INPUT DATA section start

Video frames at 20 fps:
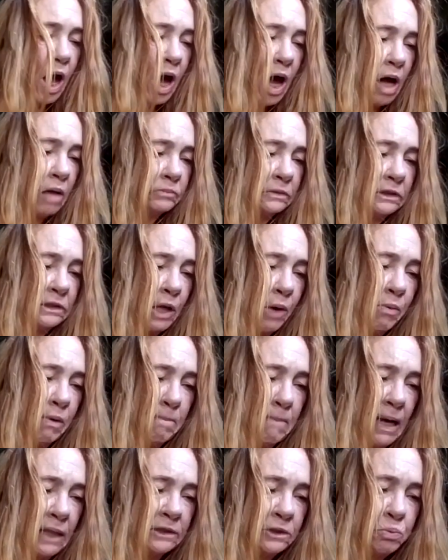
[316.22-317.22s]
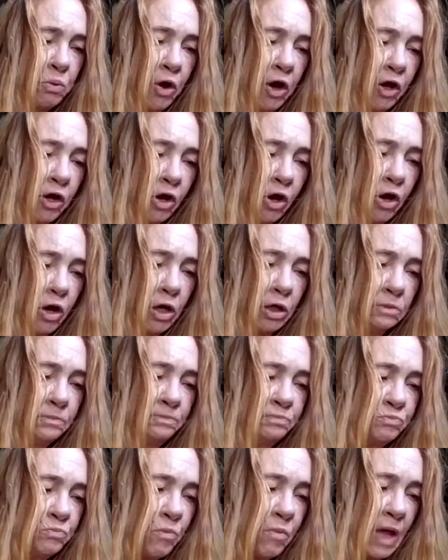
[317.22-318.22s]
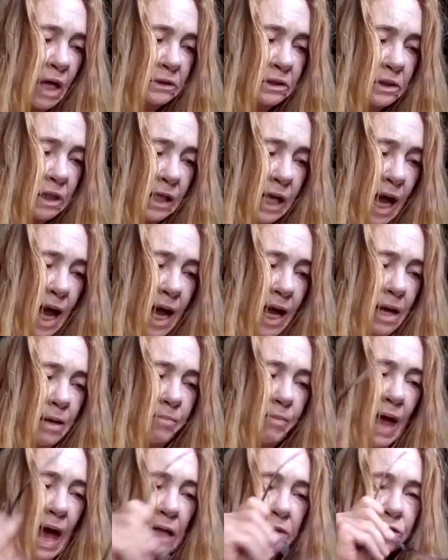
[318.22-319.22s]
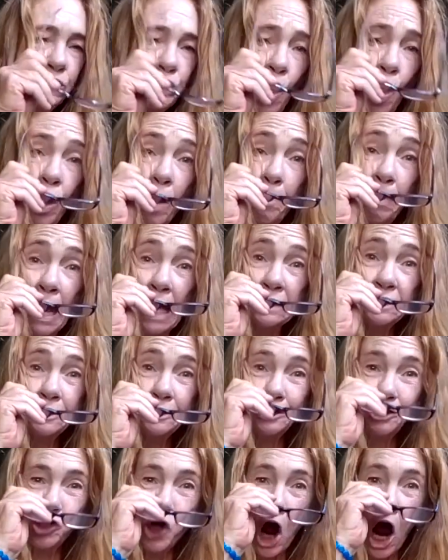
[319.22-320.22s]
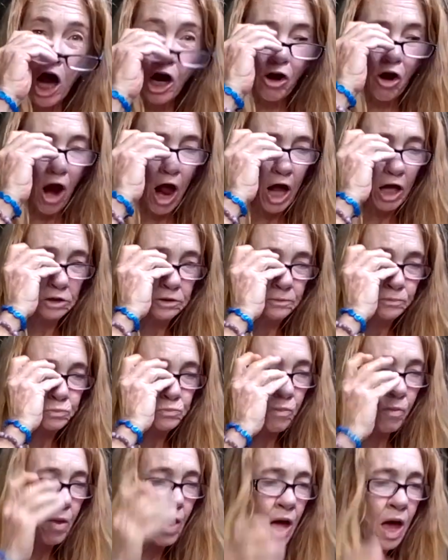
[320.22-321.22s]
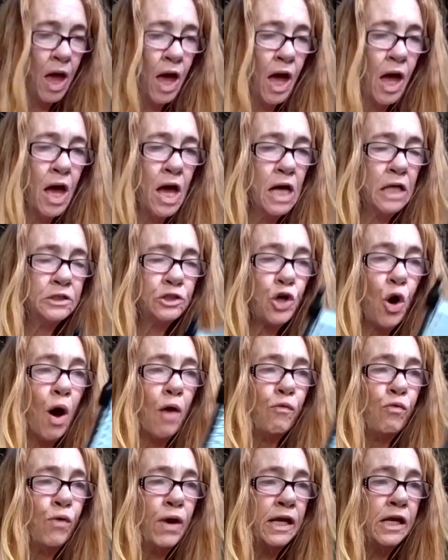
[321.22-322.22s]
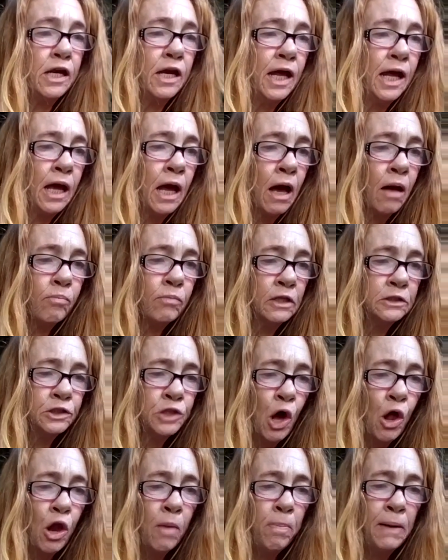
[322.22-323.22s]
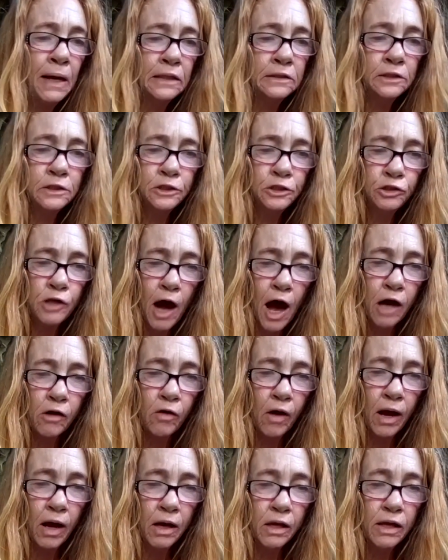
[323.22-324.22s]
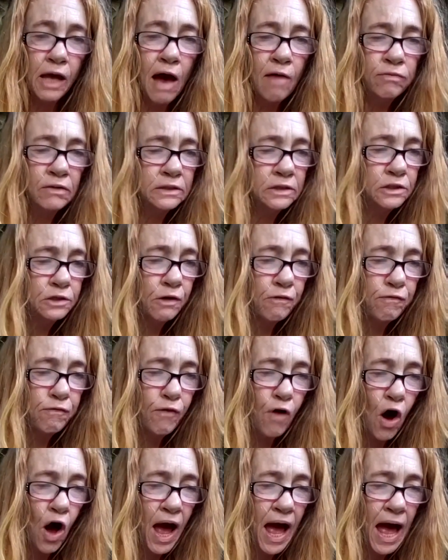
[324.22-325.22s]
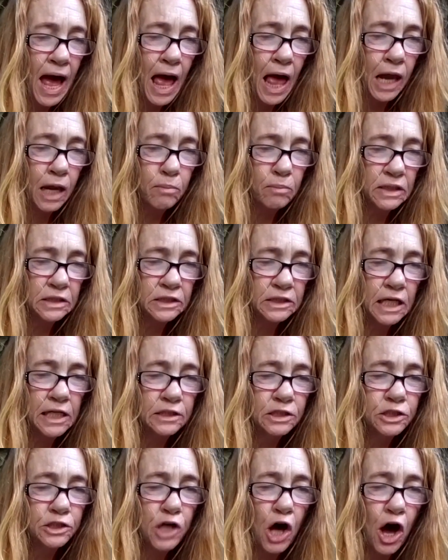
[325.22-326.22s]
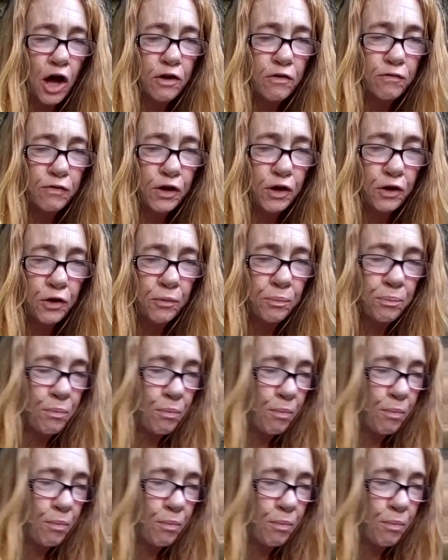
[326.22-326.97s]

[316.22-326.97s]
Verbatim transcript: Um, so we must work on today our solar plexus chakra. So I've written here, the solar plexus chakra governs the fire elements inside of you.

INPUT DATA section end

WHAT THE TASK REQUIRES
Exact copies of the lines from the one containing "[320.22-321.22s]" through the end of the records above are required, with no pictures among them.

RESULT FOR THIS EXERCISE
[320.22-321.22s]
[321.22-322.22s]
[322.22-323.22s]
[323.22-324.22s]
[324.22-325.22s]
[325.22-326.22s]
[326.22-326.97s]

[316.22-326.97s]
Verbatim transcript: Um, so we must work on today our solar plexus chakra. So I've written here, the solar plexus chakra governs the fire elements inside of you.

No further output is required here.